Meeuws brengt in het tweede gedicht de ‘u’ nog weer een stukje dichterbij zijn vader:
In u klonk orgelmuziek
niet de hele toccata
maar dat ene akkoord
dat uit de diepte gebruld komt
van een tweeëndertigvoetige bas
het scheurt het firmament aan stukken
als een vader het slechte rapport van zijn zoon
weg met die cijfers
Die ‘u’ wordt hier een soort onomatopee voor een firmament-vernietigend orgelakkoord – dat klinkt vrij letterlijk als ‘úúú’. Maar die oudtestamentische kracht wordt dan weer het concrete in getrokken, op een vrij lullige manier, door het te vergelijken met het stukscheuren van een slecht rapport.
Een lachspiegeling: Meeuws’ vader lijkt er te groot in en God weer te klein.
Dat contrast is hier bijna komisch. Het is alsof de vergelijking beide vaders nèt verkeerd naast elkaar legt. Een lachspiegeling: Meeuws’ vader lijkt er te groot in en God weer te klein. Tegelijk maakt dat deze regels juist ook vertederend – zozeer dat je je een beetje geneert bij het lezen. Meer dan in dat allereerste gedicht lukt het Meeuws hier om ons een bepaalde kinderlijkheid te laten zien.

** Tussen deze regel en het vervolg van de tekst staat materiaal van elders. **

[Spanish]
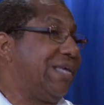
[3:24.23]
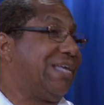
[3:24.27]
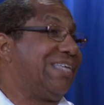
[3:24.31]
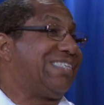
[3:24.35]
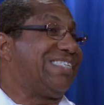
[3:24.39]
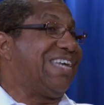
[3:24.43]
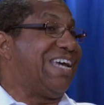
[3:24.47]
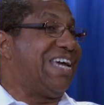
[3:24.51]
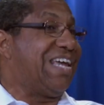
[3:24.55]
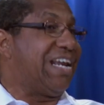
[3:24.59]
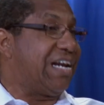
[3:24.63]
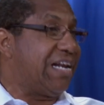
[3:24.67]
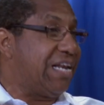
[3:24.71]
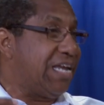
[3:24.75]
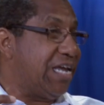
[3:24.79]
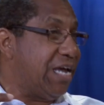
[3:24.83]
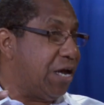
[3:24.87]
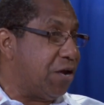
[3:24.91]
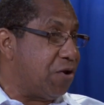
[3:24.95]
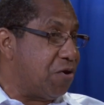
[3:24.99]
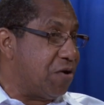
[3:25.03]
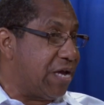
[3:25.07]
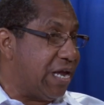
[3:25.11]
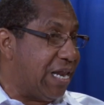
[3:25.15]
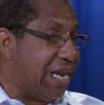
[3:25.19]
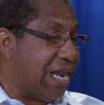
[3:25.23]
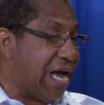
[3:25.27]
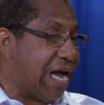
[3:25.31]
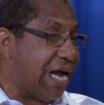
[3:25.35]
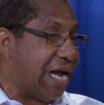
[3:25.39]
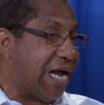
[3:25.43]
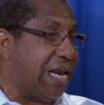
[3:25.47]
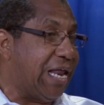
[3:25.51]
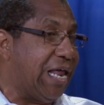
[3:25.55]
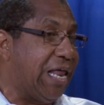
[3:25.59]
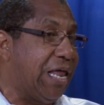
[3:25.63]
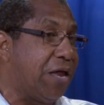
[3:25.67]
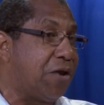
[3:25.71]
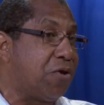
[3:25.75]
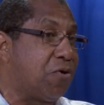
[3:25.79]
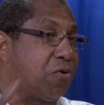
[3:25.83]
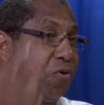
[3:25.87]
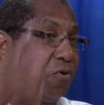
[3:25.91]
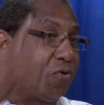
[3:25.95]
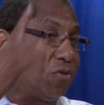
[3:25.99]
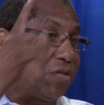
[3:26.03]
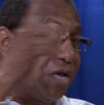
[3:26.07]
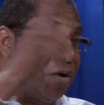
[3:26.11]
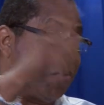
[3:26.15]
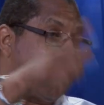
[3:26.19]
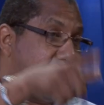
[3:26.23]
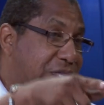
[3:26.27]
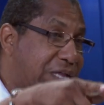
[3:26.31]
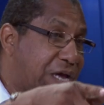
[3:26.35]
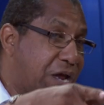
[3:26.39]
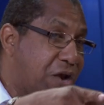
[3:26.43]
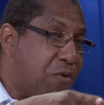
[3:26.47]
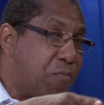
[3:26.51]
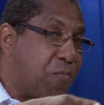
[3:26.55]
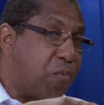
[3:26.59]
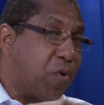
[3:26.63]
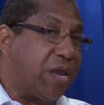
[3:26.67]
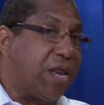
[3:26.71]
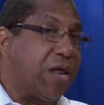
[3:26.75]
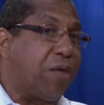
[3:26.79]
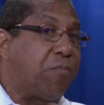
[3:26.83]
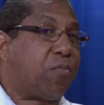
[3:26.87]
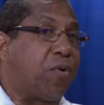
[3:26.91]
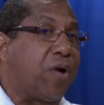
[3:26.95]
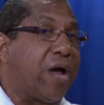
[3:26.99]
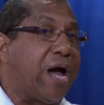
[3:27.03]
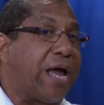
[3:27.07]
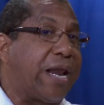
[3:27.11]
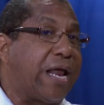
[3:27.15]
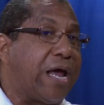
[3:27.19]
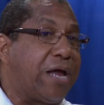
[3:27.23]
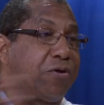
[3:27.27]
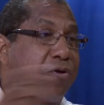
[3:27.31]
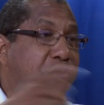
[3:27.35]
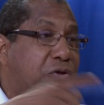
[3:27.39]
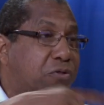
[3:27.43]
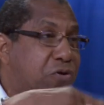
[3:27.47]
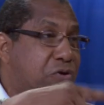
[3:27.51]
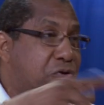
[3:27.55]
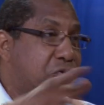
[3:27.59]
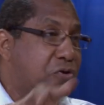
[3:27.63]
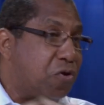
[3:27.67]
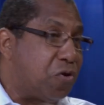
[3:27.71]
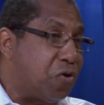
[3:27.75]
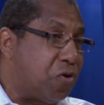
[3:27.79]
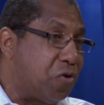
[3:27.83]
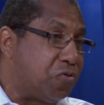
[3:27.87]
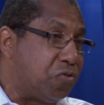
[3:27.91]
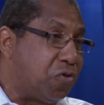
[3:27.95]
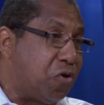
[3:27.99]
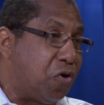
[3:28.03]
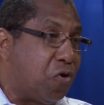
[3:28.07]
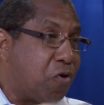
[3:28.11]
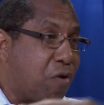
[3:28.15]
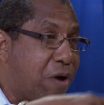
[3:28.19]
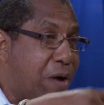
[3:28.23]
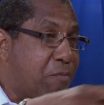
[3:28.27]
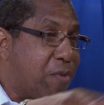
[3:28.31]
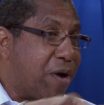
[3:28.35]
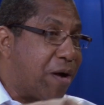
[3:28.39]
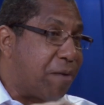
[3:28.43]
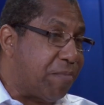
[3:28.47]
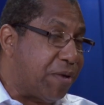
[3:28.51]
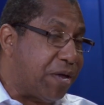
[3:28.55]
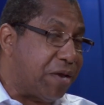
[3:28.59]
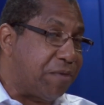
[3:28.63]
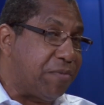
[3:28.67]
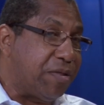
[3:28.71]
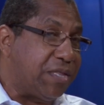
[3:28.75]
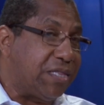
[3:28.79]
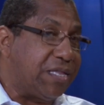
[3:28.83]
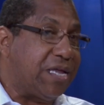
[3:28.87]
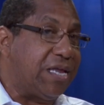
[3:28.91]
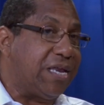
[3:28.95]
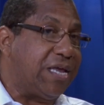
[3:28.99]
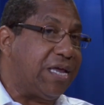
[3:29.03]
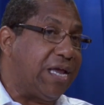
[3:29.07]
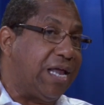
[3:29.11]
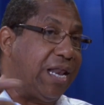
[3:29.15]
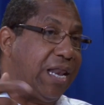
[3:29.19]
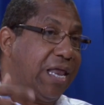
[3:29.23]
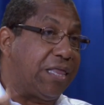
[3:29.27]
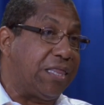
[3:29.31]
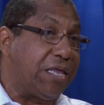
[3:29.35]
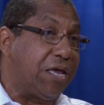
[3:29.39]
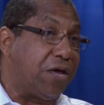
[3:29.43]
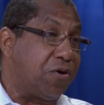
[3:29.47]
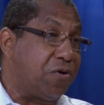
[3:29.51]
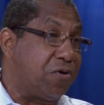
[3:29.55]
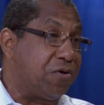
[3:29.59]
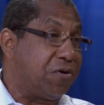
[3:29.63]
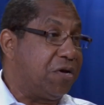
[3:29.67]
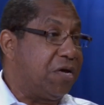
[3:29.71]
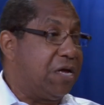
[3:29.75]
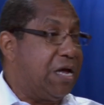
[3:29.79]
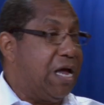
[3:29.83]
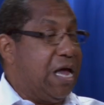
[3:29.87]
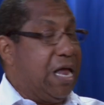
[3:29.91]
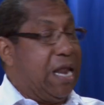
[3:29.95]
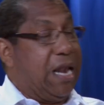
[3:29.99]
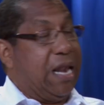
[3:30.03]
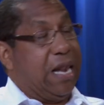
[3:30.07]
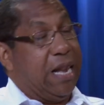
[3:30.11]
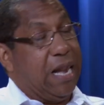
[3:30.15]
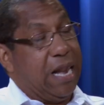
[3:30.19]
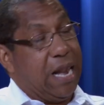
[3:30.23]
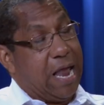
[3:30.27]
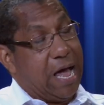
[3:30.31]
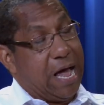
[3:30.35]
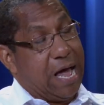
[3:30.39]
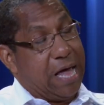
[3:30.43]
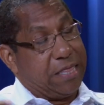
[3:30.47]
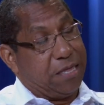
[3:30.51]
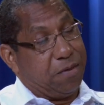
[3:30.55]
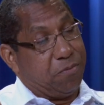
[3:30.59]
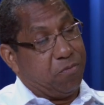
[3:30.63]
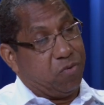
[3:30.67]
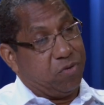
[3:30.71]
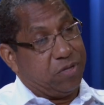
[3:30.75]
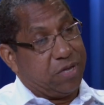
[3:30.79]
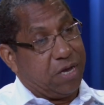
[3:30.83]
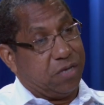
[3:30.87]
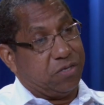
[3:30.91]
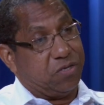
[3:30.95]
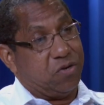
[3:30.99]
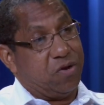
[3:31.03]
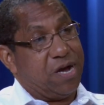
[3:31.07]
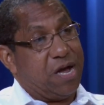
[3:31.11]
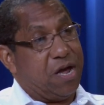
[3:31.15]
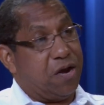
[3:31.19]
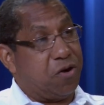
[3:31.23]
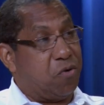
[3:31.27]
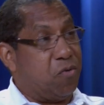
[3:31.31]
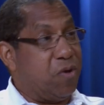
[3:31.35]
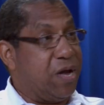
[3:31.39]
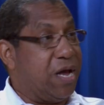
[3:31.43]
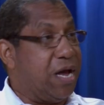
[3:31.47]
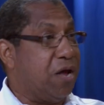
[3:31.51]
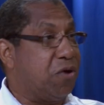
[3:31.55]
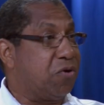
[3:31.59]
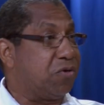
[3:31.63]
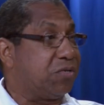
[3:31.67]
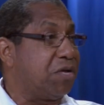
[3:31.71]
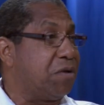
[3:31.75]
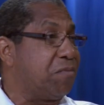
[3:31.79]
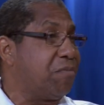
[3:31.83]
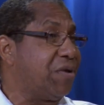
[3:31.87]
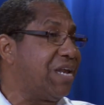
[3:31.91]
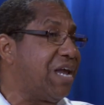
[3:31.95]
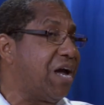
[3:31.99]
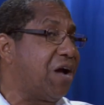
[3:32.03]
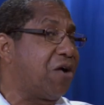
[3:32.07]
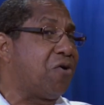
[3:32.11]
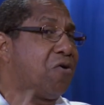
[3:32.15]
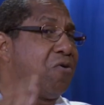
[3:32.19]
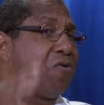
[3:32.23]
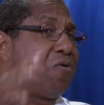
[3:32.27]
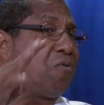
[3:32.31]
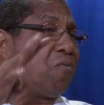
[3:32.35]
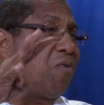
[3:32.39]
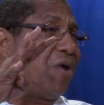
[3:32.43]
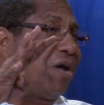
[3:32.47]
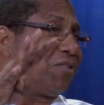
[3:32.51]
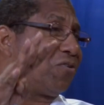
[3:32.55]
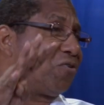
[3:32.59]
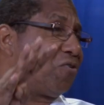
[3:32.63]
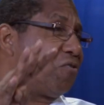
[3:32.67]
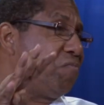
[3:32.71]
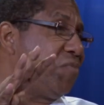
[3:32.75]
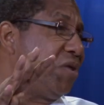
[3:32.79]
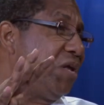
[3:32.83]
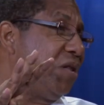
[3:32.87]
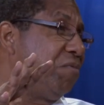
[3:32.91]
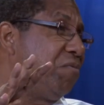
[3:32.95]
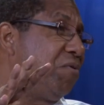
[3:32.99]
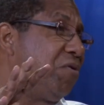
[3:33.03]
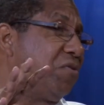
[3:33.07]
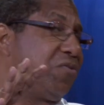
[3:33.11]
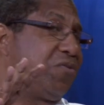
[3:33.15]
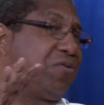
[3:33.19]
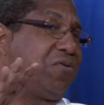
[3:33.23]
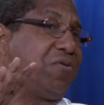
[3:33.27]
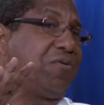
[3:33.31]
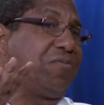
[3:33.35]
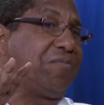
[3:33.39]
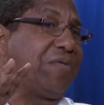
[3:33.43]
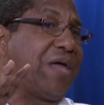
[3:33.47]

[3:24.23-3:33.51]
Se rieron en la calle y dijeron, ustedes votaron por él, pues ahora nosotros no lo, vamos a permitir y le dieron la diputación a Rubén Arosemena con cuatro mil votos,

In het laatste gedicht uit de cyclus die ‘U’ opent, zijn de rollen omgedraaid. Meeuws’ vader is een oude, dementerende man geworden:
Alsof je u zegt tegen een kind
zo blij is dit weerzien
zo onnozel uw weerwoord: mijn zoon?
alsof ik, bezig u te overleven,
u te groot word, net als uw bril
uw hand moest een vogeltje worden
en de mijne zijn nest
om te begrijpen hoe de verhoudingen liggen
Dat zeg ik wel zo stellig, dat de rollen om zijn gedraaid, maar het ligt wat ingewikkelder, zeker als je blijft luisteren hoe ‘U’ hier nog door blijft klinken.
Zowel in die eerste strofe als de derde vindt volgens mij niet simpelweg een omkering plaats. De manier waarop de zoon zich nu verhoud tegenover zijn vader, daarin schuurt iets, het heeft iets misplaatst, zoals het vreemd voelt om een kind met ‘u’ aan te spreken. Maar die eerste regels wijzen ook op iets fragiels, anders – dat ‘meerdere’ en ‘vreemde’ dat we in ‘U’ aanspreken.
En dan dat vogeltje en dat nest. Enerzijds is dat een beschrijving van hoe de zoon niet langer schuilt bij zijn vader, hoe hij juist veiligheid moet gaan bieden. Tegelijk toont Meeuws’ hier ook iets breekbaars en schoons, de hand die een ontvangend nest wordt, waar een vogel in zou kunnen, mogen landen. Dat meerdere en vreemde, dat hoofdletter U Andere, gaat hier op in het kleinste en fragielste.
Tenminste, voor mij dan. Het is rond dit punt dat ik onzeker begin te worden. Lees ik hier misschien voorbij aan de gedichten? Werk ik te hard om een soort transcendentale beweging te ontwaren? Die twijfels voelen ook wel weer toepasselijk. Het punt waarop een absolute God, onze meest vergaande idealisering, lijkt te verdwijnen in een vogeltje, in de hand van een demente bejaarde, dat zou ook het punt moeten zijn waarop je die er niet langer met zekerheid in durft te lezen.